## [Work instructions]
Repeat exactly the lines running from the first line of the data to the line containing "[8.00-9.00s]", both ends included, and nothing else; drop the pictures.

## [Extracted information]
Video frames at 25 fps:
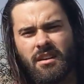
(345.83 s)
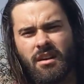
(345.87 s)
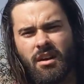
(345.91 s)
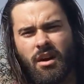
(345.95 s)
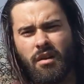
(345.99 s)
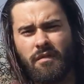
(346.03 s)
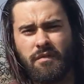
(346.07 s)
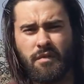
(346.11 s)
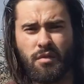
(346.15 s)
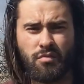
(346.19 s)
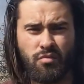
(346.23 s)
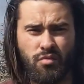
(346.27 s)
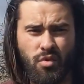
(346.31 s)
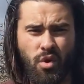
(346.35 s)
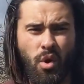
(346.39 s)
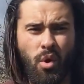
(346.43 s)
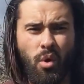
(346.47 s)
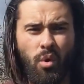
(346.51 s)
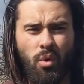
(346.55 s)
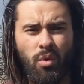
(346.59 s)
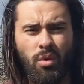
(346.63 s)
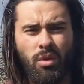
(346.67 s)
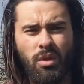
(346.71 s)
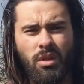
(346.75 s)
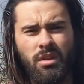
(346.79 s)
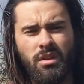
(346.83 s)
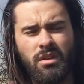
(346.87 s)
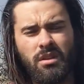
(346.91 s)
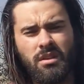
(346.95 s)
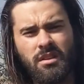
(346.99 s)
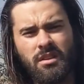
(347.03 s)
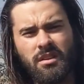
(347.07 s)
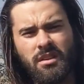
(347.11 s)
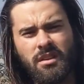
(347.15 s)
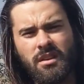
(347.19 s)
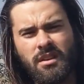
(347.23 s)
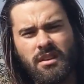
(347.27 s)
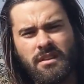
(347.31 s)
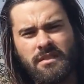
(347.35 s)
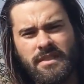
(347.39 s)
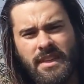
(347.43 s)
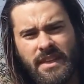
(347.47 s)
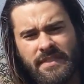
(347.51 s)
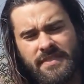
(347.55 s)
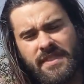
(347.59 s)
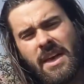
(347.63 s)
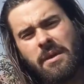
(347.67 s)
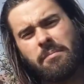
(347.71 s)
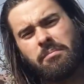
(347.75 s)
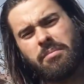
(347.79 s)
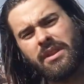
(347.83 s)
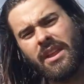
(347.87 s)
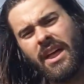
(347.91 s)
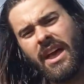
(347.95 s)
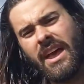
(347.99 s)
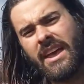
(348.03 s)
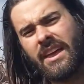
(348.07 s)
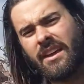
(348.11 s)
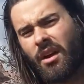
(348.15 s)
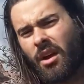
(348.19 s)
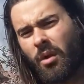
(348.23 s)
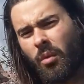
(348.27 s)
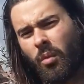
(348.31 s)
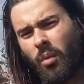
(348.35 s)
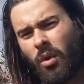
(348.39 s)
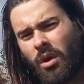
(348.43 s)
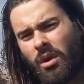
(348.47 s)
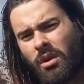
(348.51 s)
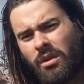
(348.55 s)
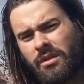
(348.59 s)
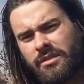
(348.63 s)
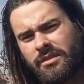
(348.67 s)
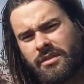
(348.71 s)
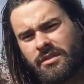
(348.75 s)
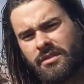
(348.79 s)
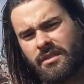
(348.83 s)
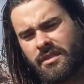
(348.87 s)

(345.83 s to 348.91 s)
of a role that they play in our world.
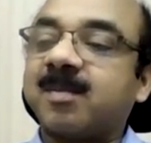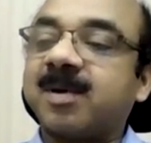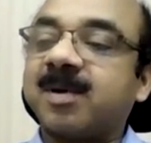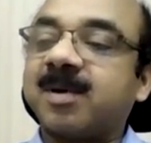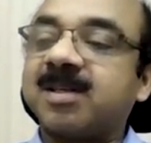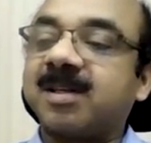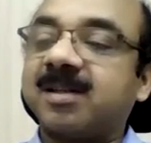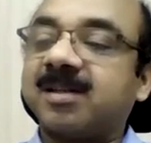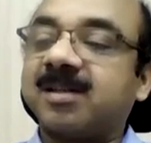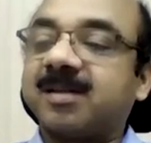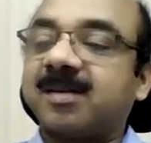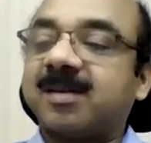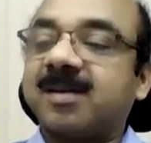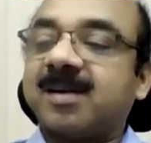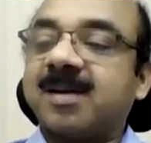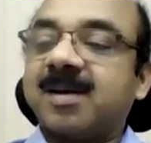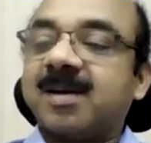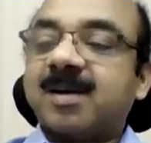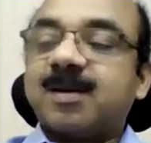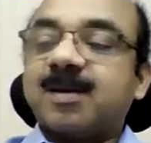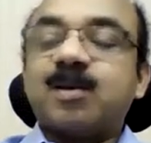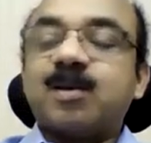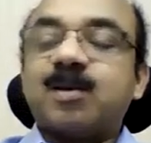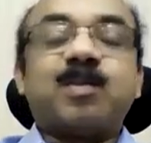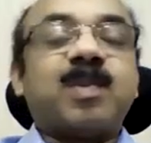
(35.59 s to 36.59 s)
Amarjeet,
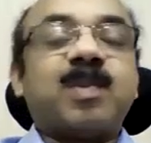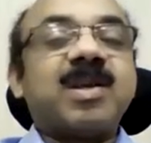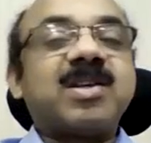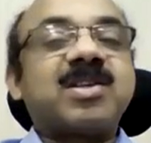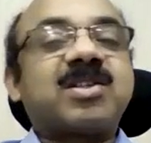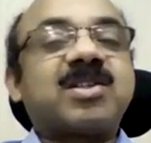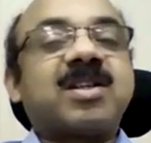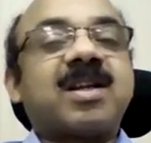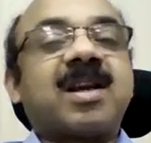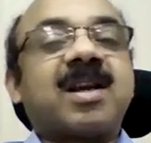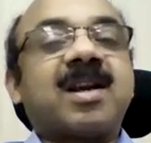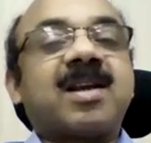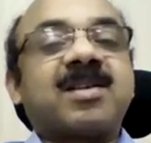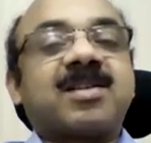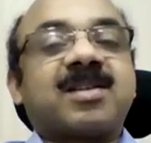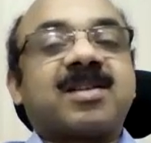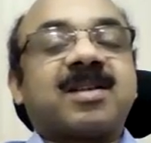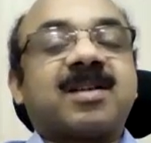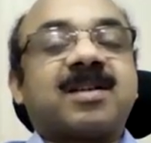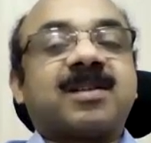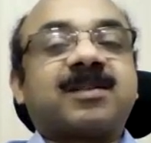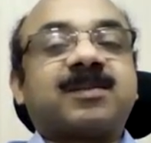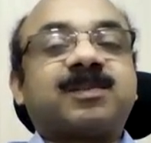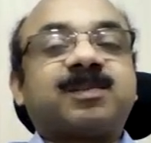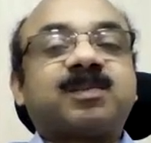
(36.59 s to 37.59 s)
you please tell us
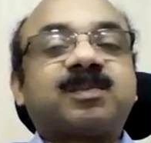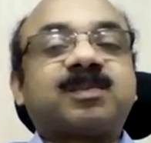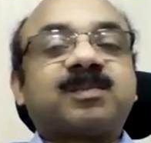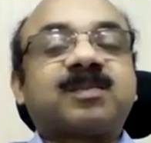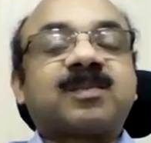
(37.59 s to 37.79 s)
uh,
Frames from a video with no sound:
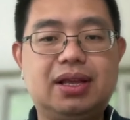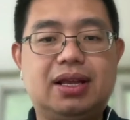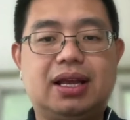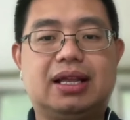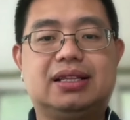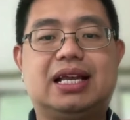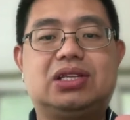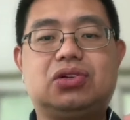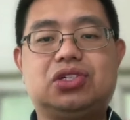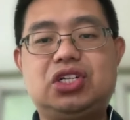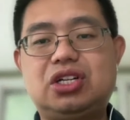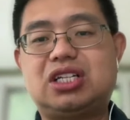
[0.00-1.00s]
and that's
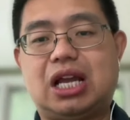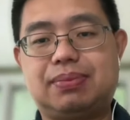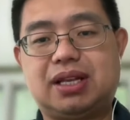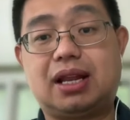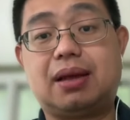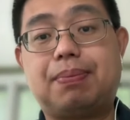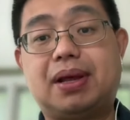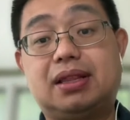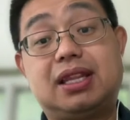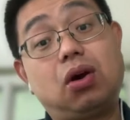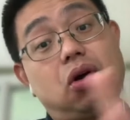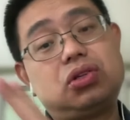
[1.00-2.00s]
your genotype data. But
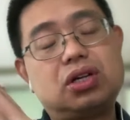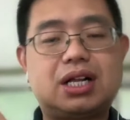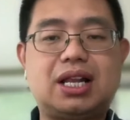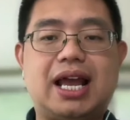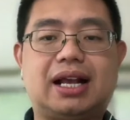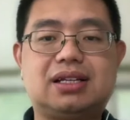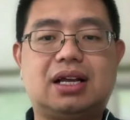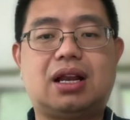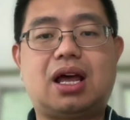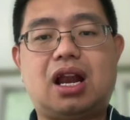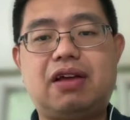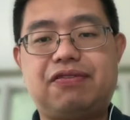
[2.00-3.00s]
they also collect a
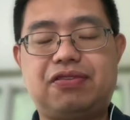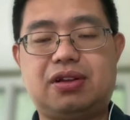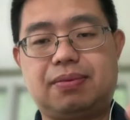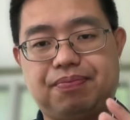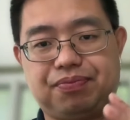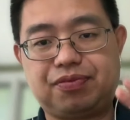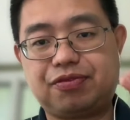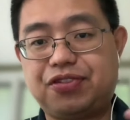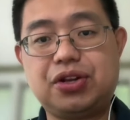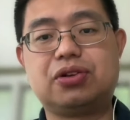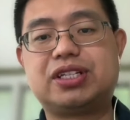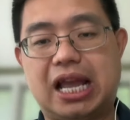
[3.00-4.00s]
lot of
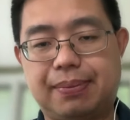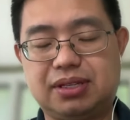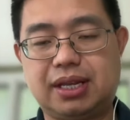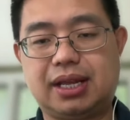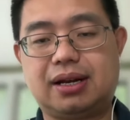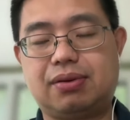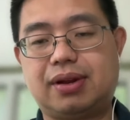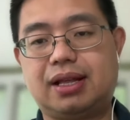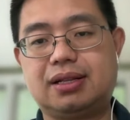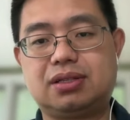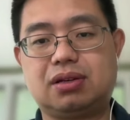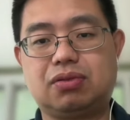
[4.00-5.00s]
phenotype data,
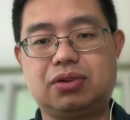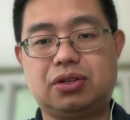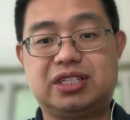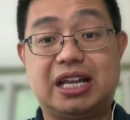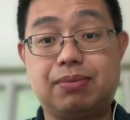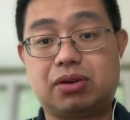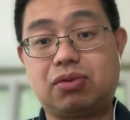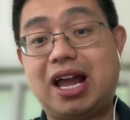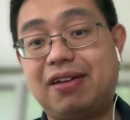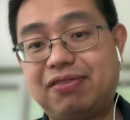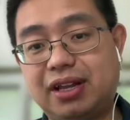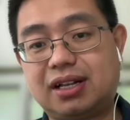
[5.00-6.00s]
right? So your
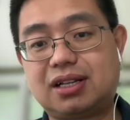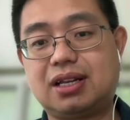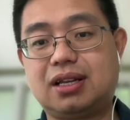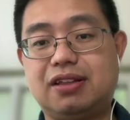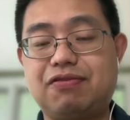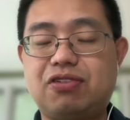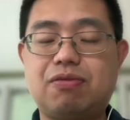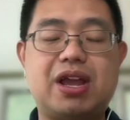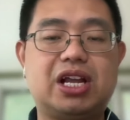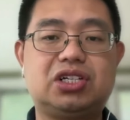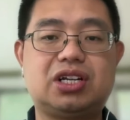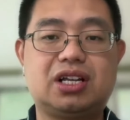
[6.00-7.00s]
demographic
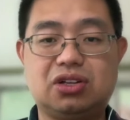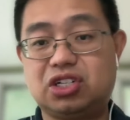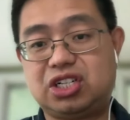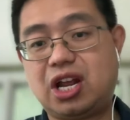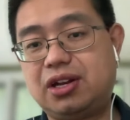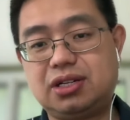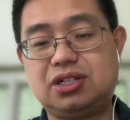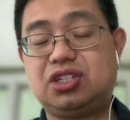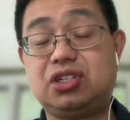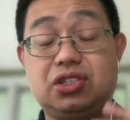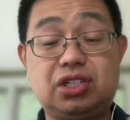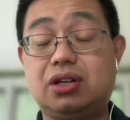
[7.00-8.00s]
information, your
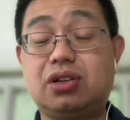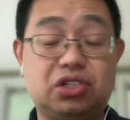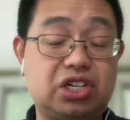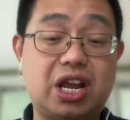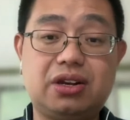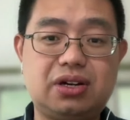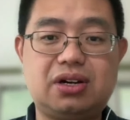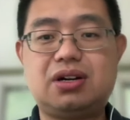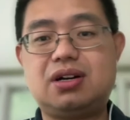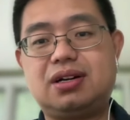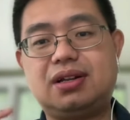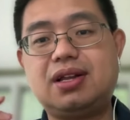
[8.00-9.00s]

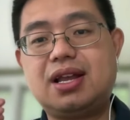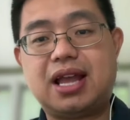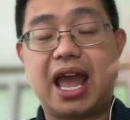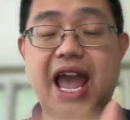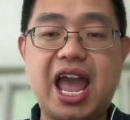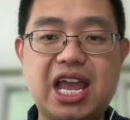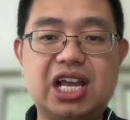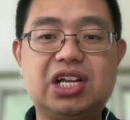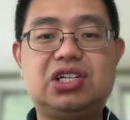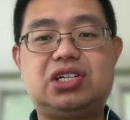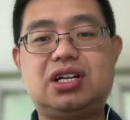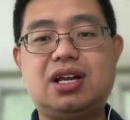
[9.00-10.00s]
gender,
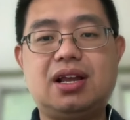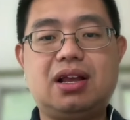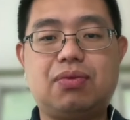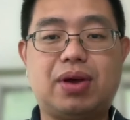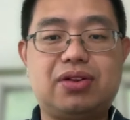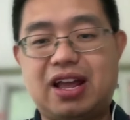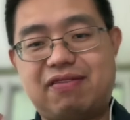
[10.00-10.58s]
age, whether you have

## [Solution to the exercise]
Video frames at 25 fps:
(345.83 s)
(345.87 s)
(345.91 s)
(345.95 s)
(345.99 s)
(346.03 s)
(346.07 s)
(346.11 s)
(346.15 s)
(346.19 s)
(346.23 s)
(346.27 s)
(346.31 s)
(346.35 s)
(346.39 s)
(346.43 s)
(346.47 s)
(346.51 s)
(346.55 s)
(346.59 s)
(346.63 s)
(346.67 s)
(346.71 s)
(346.75 s)
(346.79 s)
(346.83 s)
(346.87 s)
(346.91 s)
(346.95 s)
(346.99 s)
(347.03 s)
(347.07 s)
(347.11 s)
(347.15 s)
(347.19 s)
(347.23 s)
(347.27 s)
(347.31 s)
(347.35 s)
(347.39 s)
(347.43 s)
(347.47 s)
(347.51 s)
(347.55 s)
(347.59 s)
(347.63 s)
(347.67 s)
(347.71 s)
(347.75 s)
(347.79 s)
(347.83 s)
(347.87 s)
(347.91 s)
(347.95 s)
(347.99 s)
(348.03 s)
(348.07 s)
(348.11 s)
(348.15 s)
(348.19 s)
(348.23 s)
(348.27 s)
(348.31 s)
(348.35 s)
(348.39 s)
(348.43 s)
(348.47 s)
(348.51 s)
(348.55 s)
(348.59 s)
(348.63 s)
(348.67 s)
(348.71 s)
(348.75 s)
(348.79 s)
(348.83 s)
(348.87 s)

(345.83 s to 348.91 s)
of a role that they play in our world.
(35.59 s to 36.59 s)
Amarjeet,
(36.59 s to 37.59 s)
you please tell us
(37.59 s to 37.79 s)
uh,
Frames from a video with no sound:
[0.00-1.00s]
and that's
[1.00-2.00s]
your genotype data. But
[2.00-3.00s]
they also collect a
[3.00-4.00s]
lot of
[4.00-5.00s]
phenotype data,
[5.00-6.00s]
right? So your
[6.00-7.00s]
demographic
[7.00-8.00s]
information, your
[8.00-9.00s]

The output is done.